• _Aim of the task_
Each entry below should be output exactly, apart from its images.

• _Task input_
■ ■ ■ ■ ■

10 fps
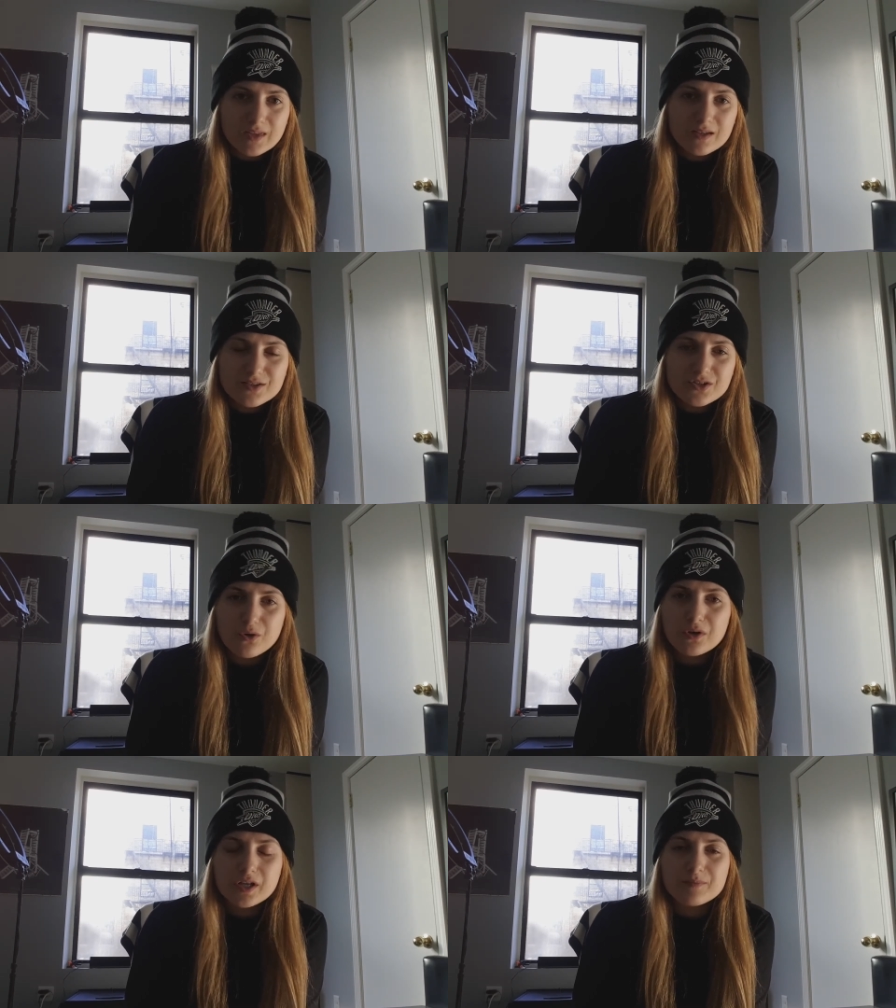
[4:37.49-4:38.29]
It's
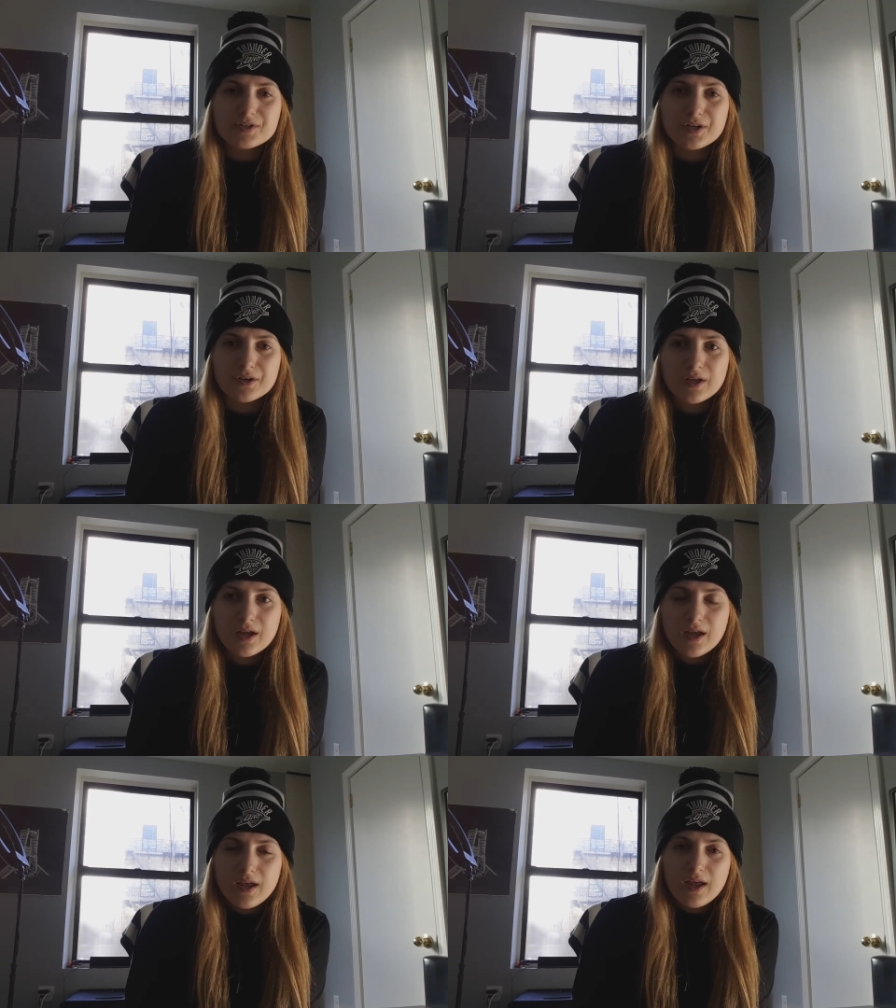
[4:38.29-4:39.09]
totally absurd.
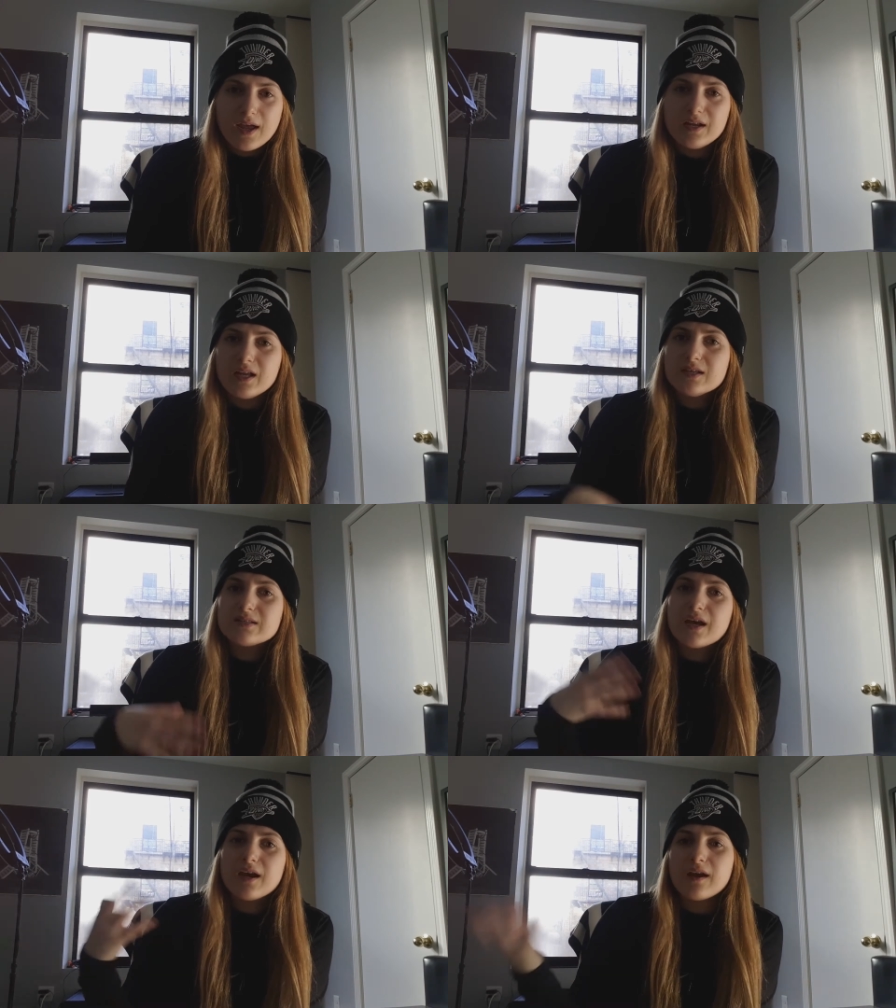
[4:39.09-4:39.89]
And
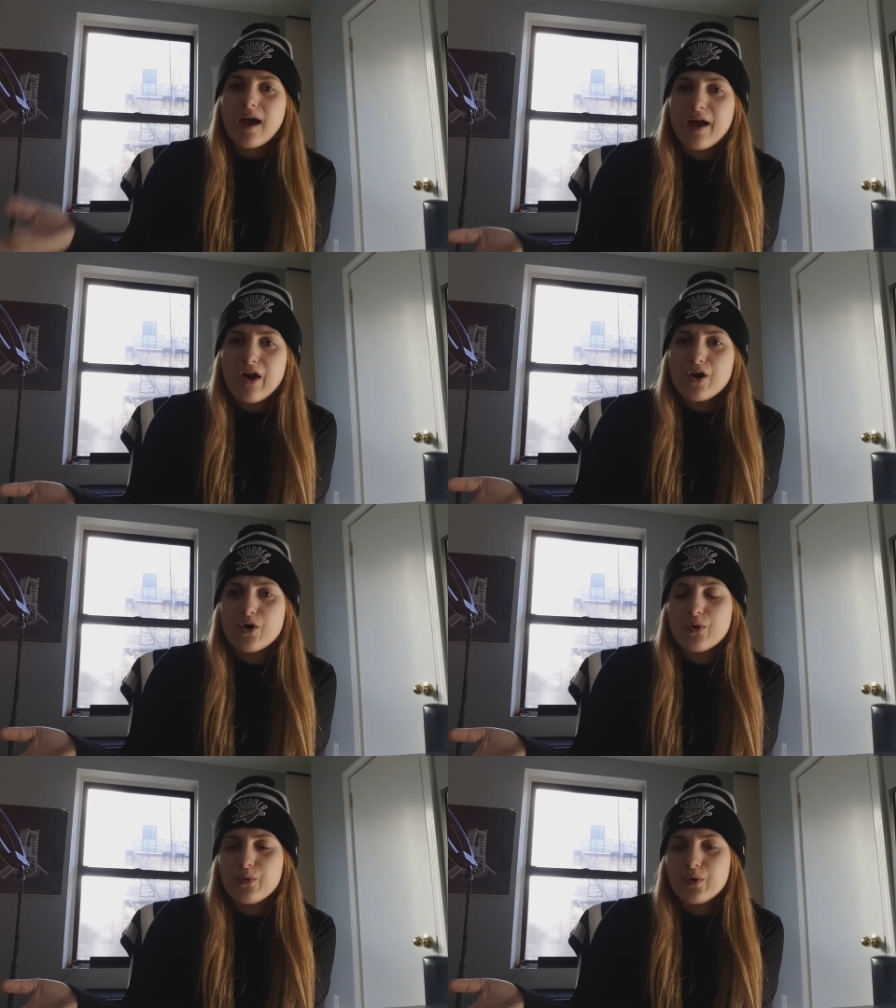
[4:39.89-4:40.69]
he's saying
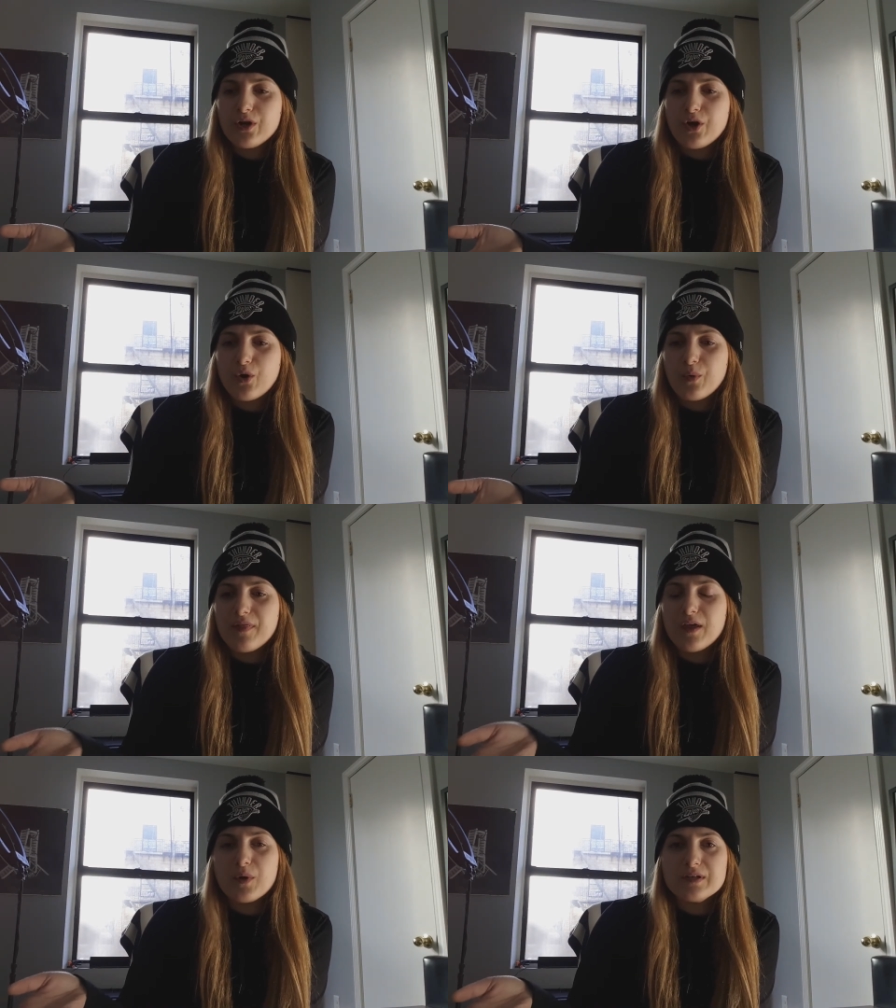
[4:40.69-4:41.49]
how,
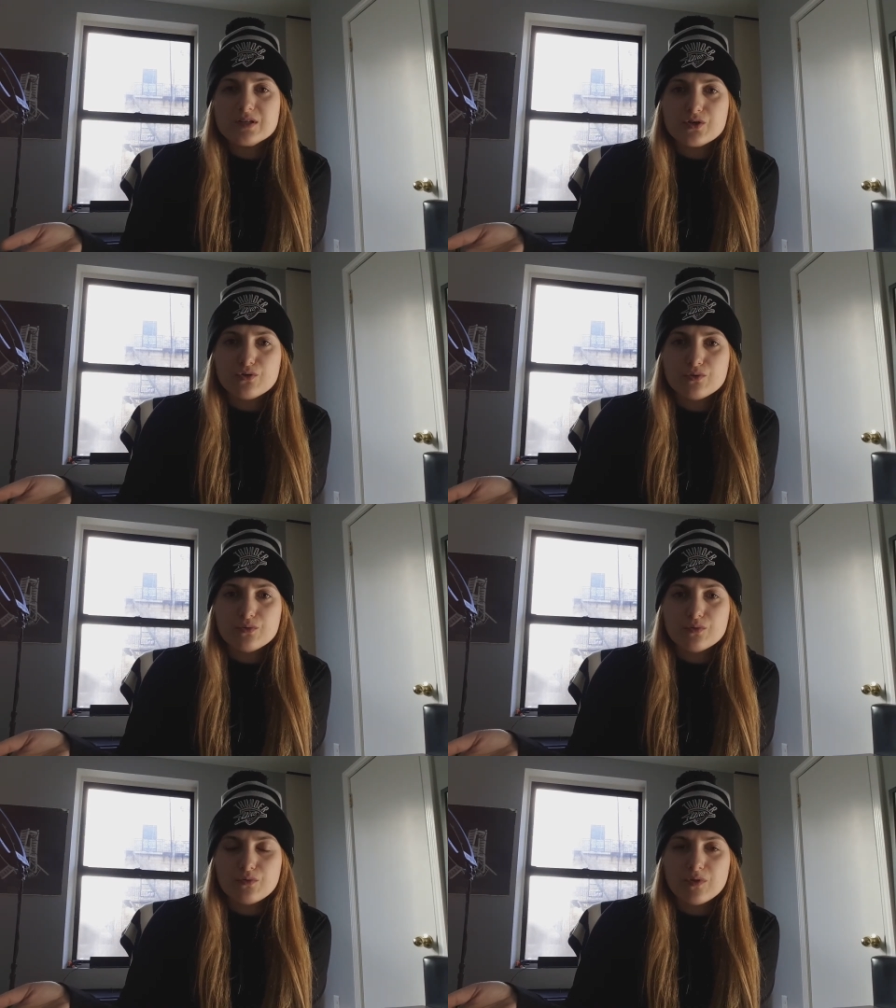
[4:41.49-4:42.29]
when they went
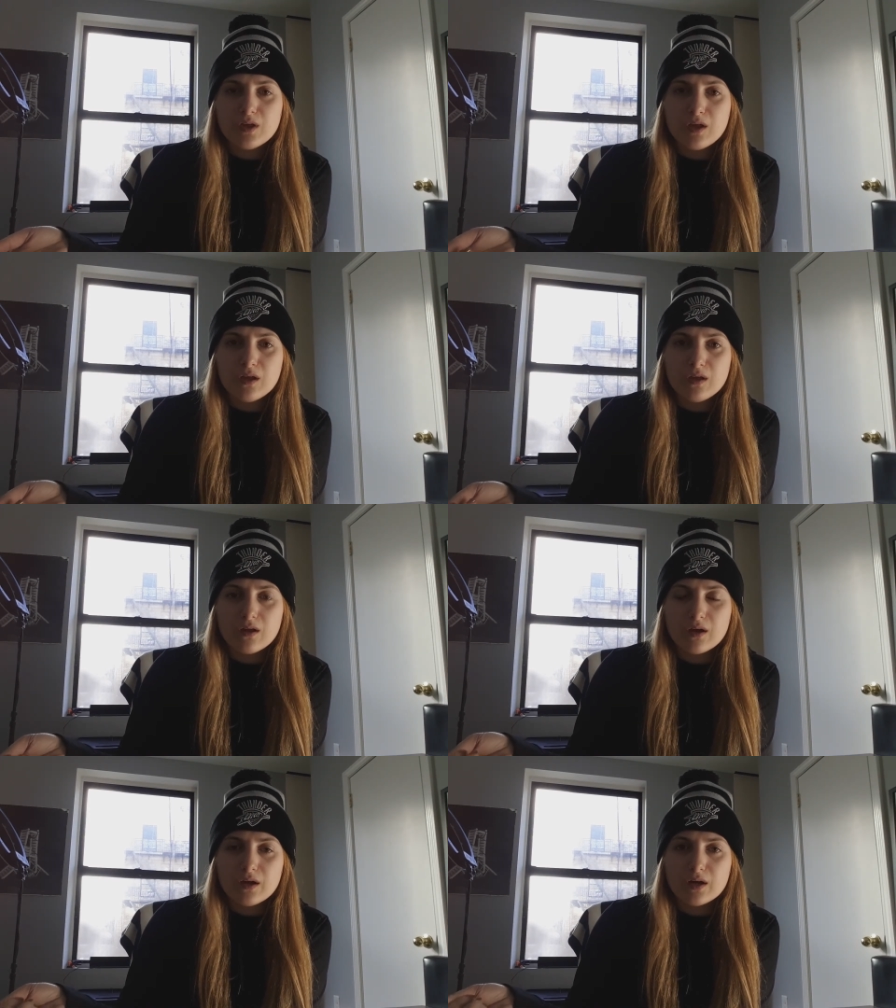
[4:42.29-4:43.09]
to
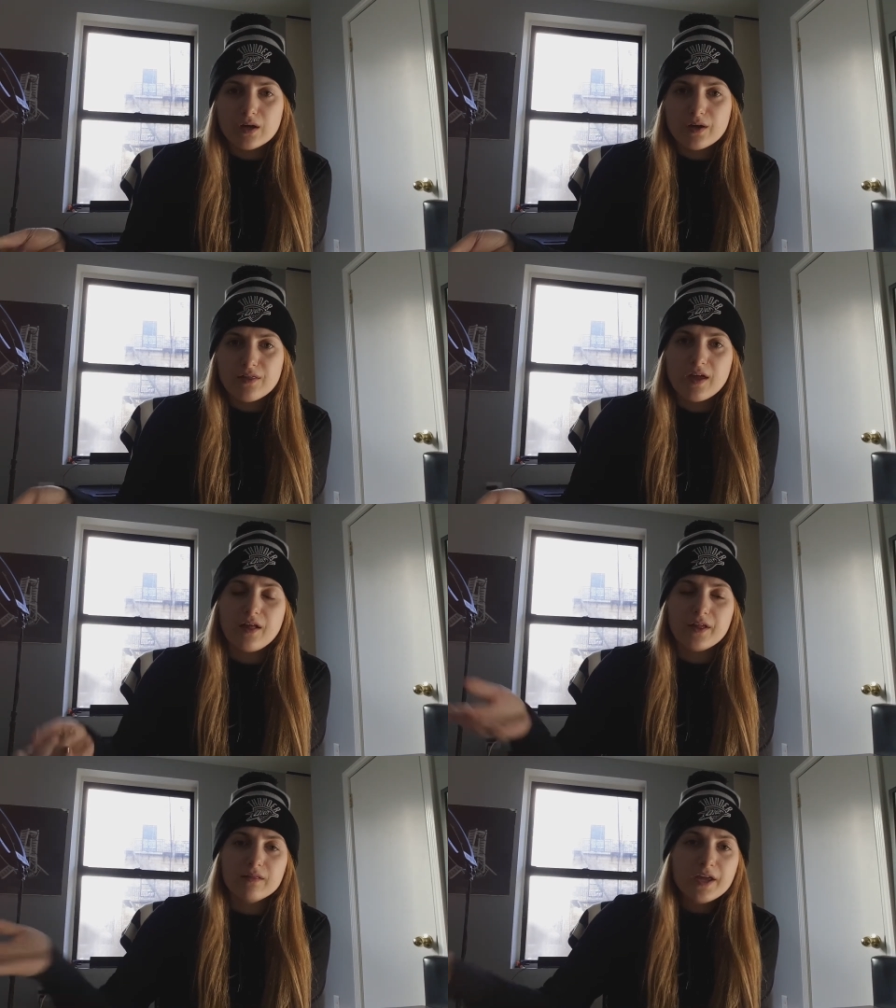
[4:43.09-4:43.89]
the
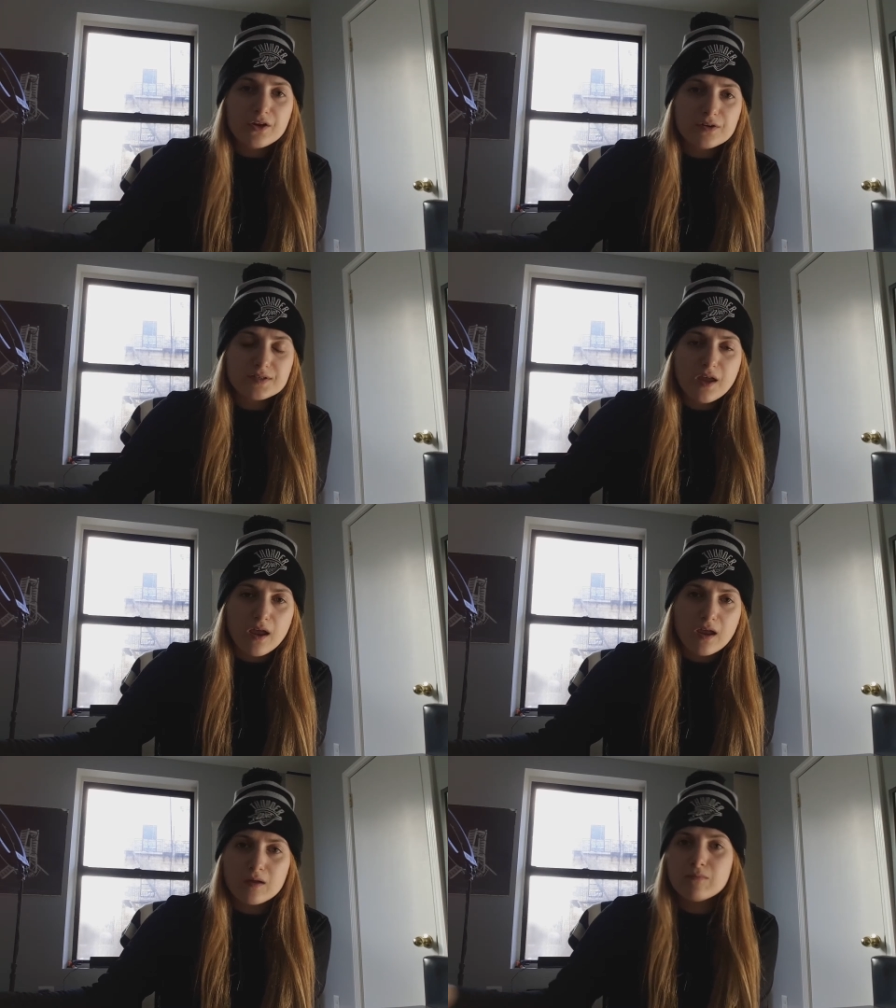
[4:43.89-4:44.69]
LA Lakers
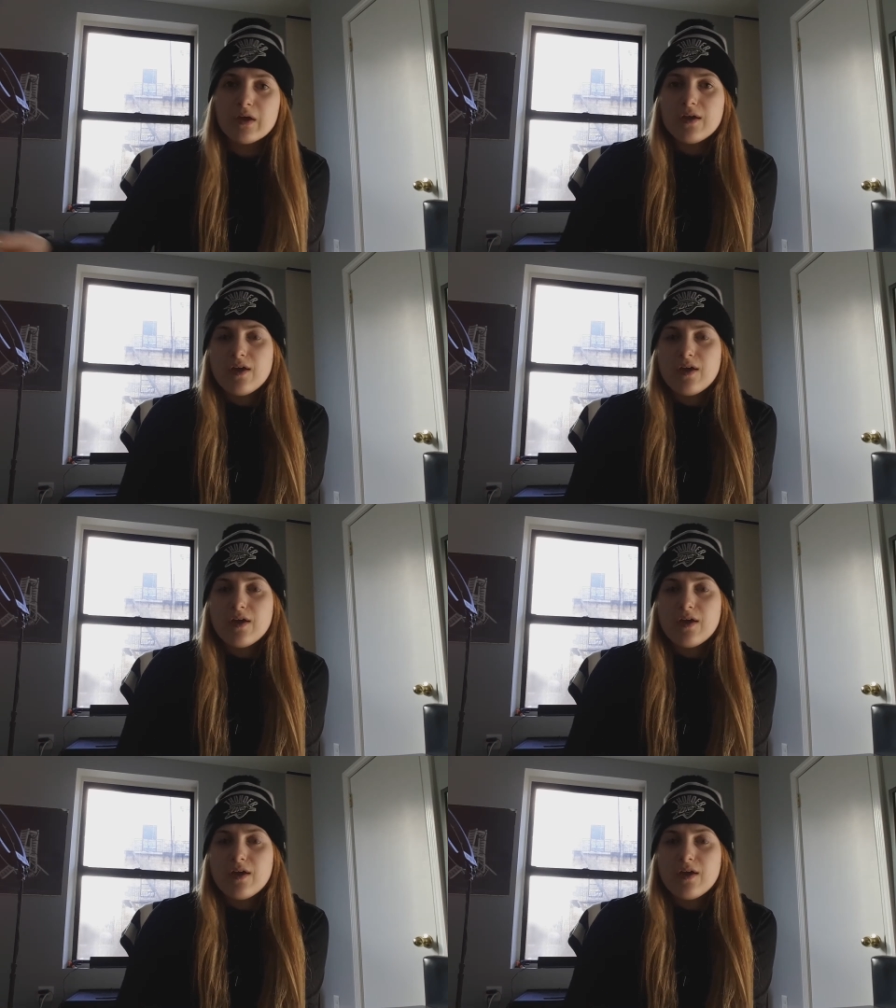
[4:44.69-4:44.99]
game,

■ ■ ■ ■ ■

• _Exercise answer_
10 fps
[4:37.49-4:38.29]
It's
[4:38.29-4:39.09]
totally absurd.
[4:39.09-4:39.89]
And
[4:39.89-4:40.69]
he's saying
[4:40.69-4:41.49]
how,
[4:41.49-4:42.29]
when they went
[4:42.29-4:43.09]
to
[4:43.09-4:43.89]
the
[4:43.89-4:44.69]
LA Lakers
[4:44.69-4:44.99]
game,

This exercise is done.